───── Extracted records
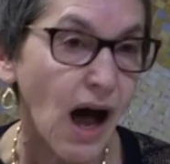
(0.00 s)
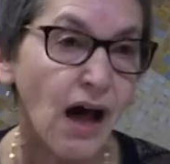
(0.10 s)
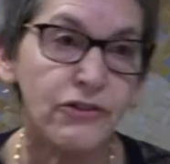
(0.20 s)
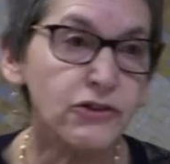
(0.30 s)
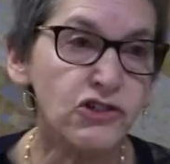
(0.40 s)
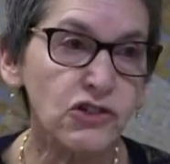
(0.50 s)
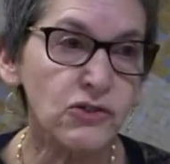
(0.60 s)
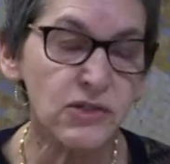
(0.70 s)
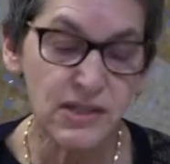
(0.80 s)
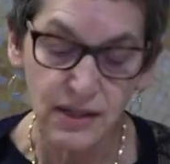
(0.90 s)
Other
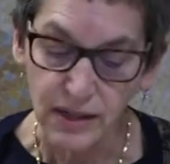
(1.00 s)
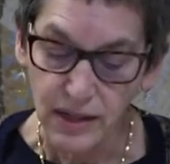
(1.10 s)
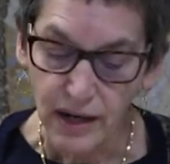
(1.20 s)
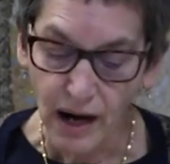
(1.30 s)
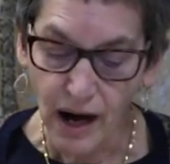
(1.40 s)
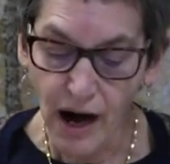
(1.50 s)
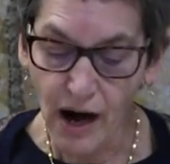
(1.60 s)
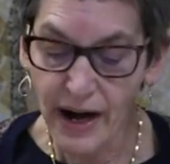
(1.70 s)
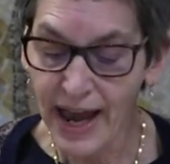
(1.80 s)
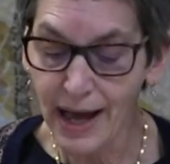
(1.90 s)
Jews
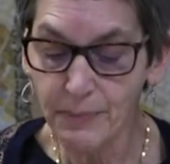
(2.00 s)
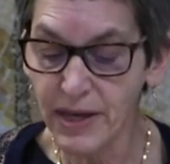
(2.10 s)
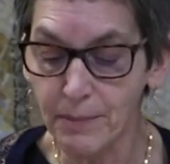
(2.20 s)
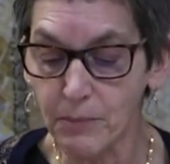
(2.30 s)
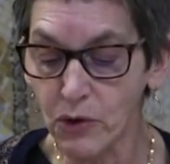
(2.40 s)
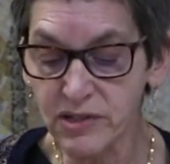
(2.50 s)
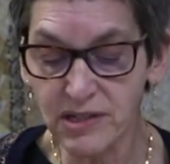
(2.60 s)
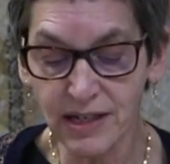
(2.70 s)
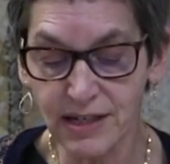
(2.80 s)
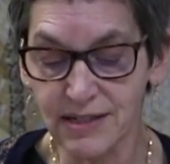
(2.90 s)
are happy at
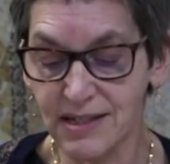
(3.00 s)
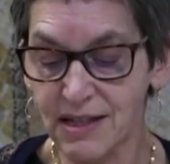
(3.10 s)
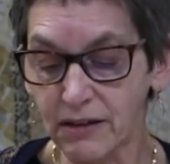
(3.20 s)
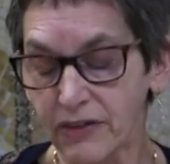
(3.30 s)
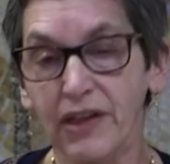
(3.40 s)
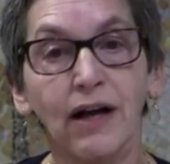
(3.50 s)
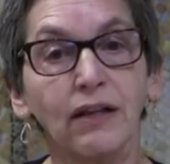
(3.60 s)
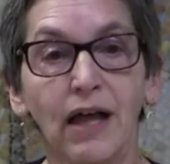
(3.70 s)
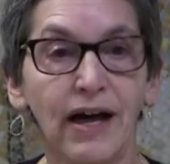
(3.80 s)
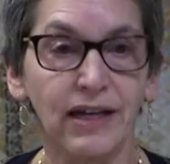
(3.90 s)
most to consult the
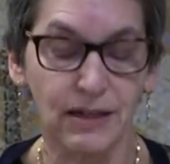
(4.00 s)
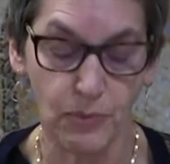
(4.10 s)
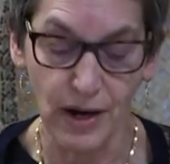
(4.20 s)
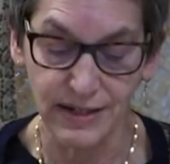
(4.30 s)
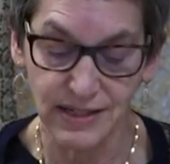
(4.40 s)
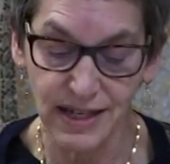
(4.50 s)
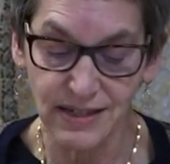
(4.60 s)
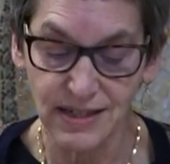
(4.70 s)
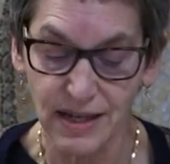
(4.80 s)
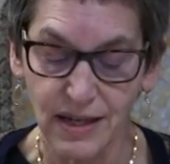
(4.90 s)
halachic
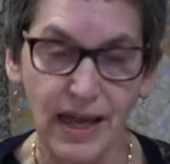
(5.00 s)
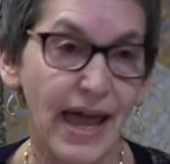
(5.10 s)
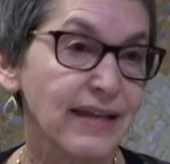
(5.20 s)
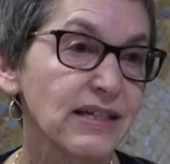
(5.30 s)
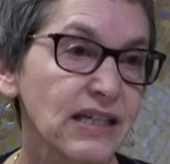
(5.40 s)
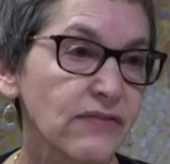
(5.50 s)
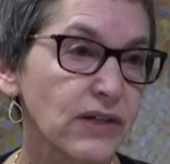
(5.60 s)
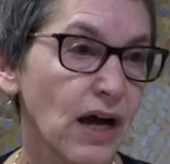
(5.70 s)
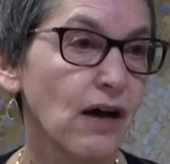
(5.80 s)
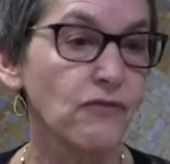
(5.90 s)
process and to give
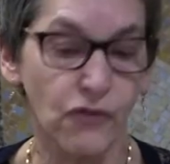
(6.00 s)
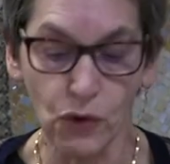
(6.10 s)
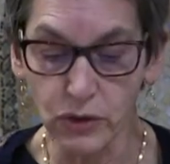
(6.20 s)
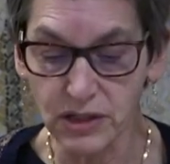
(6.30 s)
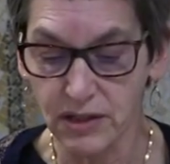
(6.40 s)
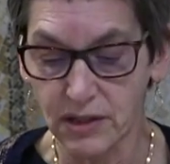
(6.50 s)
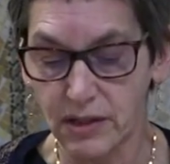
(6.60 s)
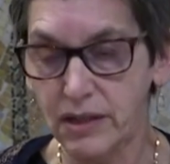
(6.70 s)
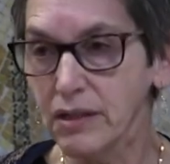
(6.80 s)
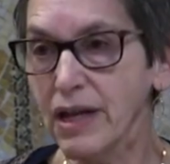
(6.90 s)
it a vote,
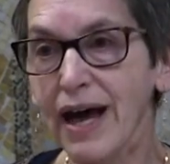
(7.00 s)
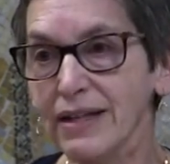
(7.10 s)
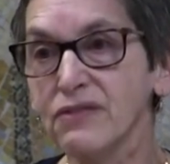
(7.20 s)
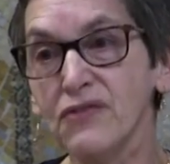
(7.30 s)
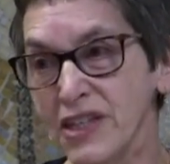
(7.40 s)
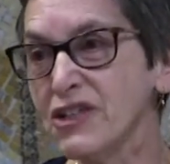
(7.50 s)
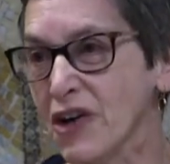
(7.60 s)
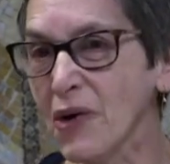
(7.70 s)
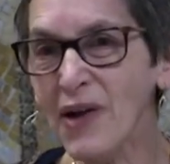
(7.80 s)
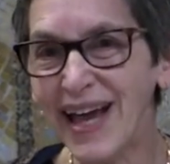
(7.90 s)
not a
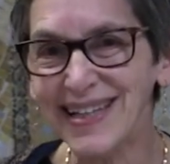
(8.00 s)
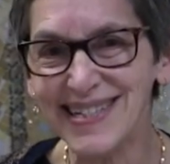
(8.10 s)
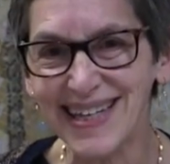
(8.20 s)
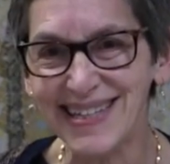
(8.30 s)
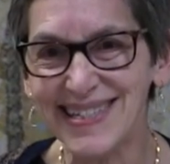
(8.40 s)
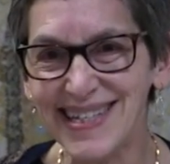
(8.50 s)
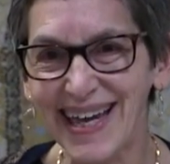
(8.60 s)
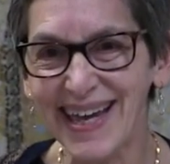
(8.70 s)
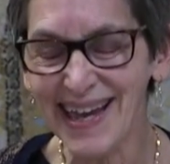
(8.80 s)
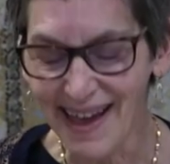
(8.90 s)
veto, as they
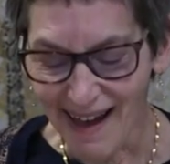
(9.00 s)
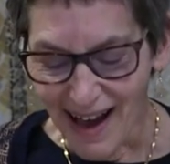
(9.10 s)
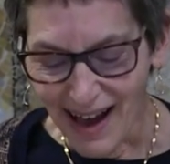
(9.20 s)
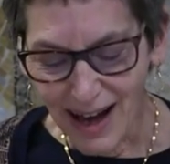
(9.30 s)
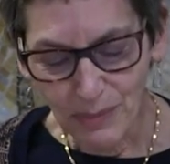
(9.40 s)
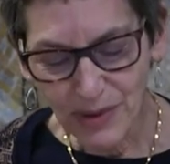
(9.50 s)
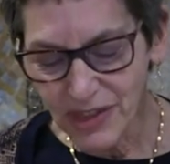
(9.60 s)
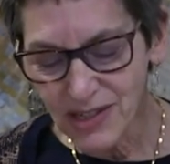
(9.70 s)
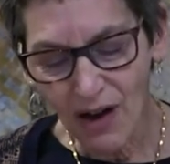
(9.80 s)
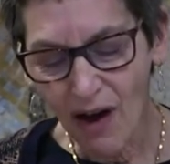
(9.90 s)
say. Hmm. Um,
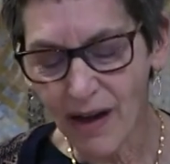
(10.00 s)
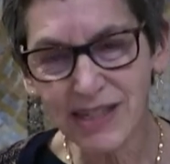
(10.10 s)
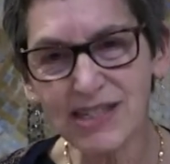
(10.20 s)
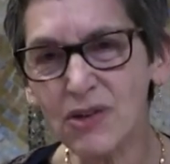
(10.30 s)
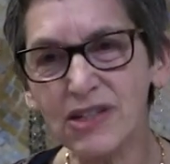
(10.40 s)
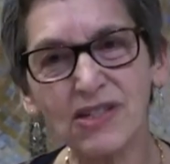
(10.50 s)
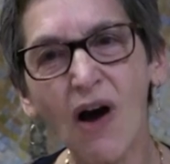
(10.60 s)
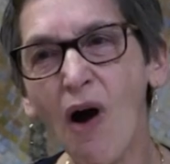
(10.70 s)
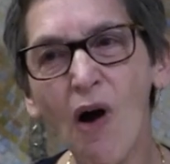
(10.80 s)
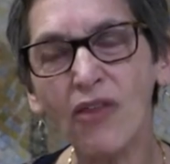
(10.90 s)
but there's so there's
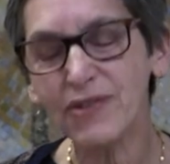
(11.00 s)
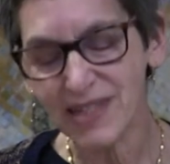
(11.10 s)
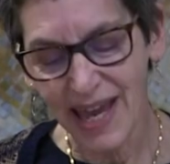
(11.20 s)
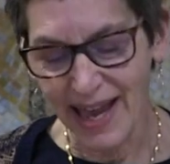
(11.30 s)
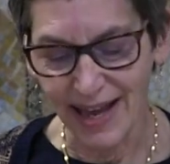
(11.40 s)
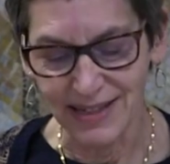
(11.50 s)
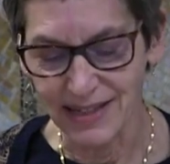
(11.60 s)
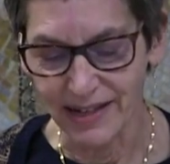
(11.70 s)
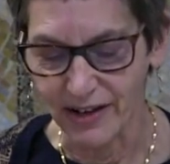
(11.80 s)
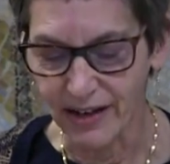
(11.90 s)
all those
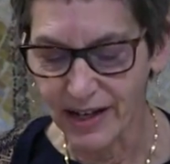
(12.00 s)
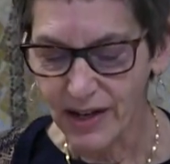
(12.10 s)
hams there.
──────────
* [Exercise instructions] A faithful copy of the records above is needed, with the pictures left out.

* [Reply to the task]
(0.00 s)
(0.10 s)
(0.20 s)
(0.30 s)
(0.40 s)
(0.50 s)
(0.60 s)
(0.70 s)
(0.80 s)
(0.90 s)
Other
(1.00 s)
(1.10 s)
(1.20 s)
(1.30 s)
(1.40 s)
(1.50 s)
(1.60 s)
(1.70 s)
(1.80 s)
(1.90 s)
Jews
(2.00 s)
(2.10 s)
(2.20 s)
(2.30 s)
(2.40 s)
(2.50 s)
(2.60 s)
(2.70 s)
(2.80 s)
(2.90 s)
are happy at
(3.00 s)
(3.10 s)
(3.20 s)
(3.30 s)
(3.40 s)
(3.50 s)
(3.60 s)
(3.70 s)
(3.80 s)
(3.90 s)
most to consult the
(4.00 s)
(4.10 s)
(4.20 s)
(4.30 s)
(4.40 s)
(4.50 s)
(4.60 s)
(4.70 s)
(4.80 s)
(4.90 s)
halachic
(5.00 s)
(5.10 s)
(5.20 s)
(5.30 s)
(5.40 s)
(5.50 s)
(5.60 s)
(5.70 s)
(5.80 s)
(5.90 s)
process and to give
(6.00 s)
(6.10 s)
(6.20 s)
(6.30 s)
(6.40 s)
(6.50 s)
(6.60 s)
(6.70 s)
(6.80 s)
(6.90 s)
it a vote,
(7.00 s)
(7.10 s)
(7.20 s)
(7.30 s)
(7.40 s)
(7.50 s)
(7.60 s)
(7.70 s)
(7.80 s)
(7.90 s)
not a
(8.00 s)
(8.10 s)
(8.20 s)
(8.30 s)
(8.40 s)
(8.50 s)
(8.60 s)
(8.70 s)
(8.80 s)
(8.90 s)
veto, as they
(9.00 s)
(9.10 s)
(9.20 s)
(9.30 s)
(9.40 s)
(9.50 s)
(9.60 s)
(9.70 s)
(9.80 s)
(9.90 s)
say. Hmm. Um,
(10.00 s)
(10.10 s)
(10.20 s)
(10.30 s)
(10.40 s)
(10.50 s)
(10.60 s)
(10.70 s)
(10.80 s)
(10.90 s)
but there's so there's
(11.00 s)
(11.10 s)
(11.20 s)
(11.30 s)
(11.40 s)
(11.50 s)
(11.60 s)
(11.70 s)
(11.80 s)
(11.90 s)
all those
(12.00 s)
(12.10 s)
hams there.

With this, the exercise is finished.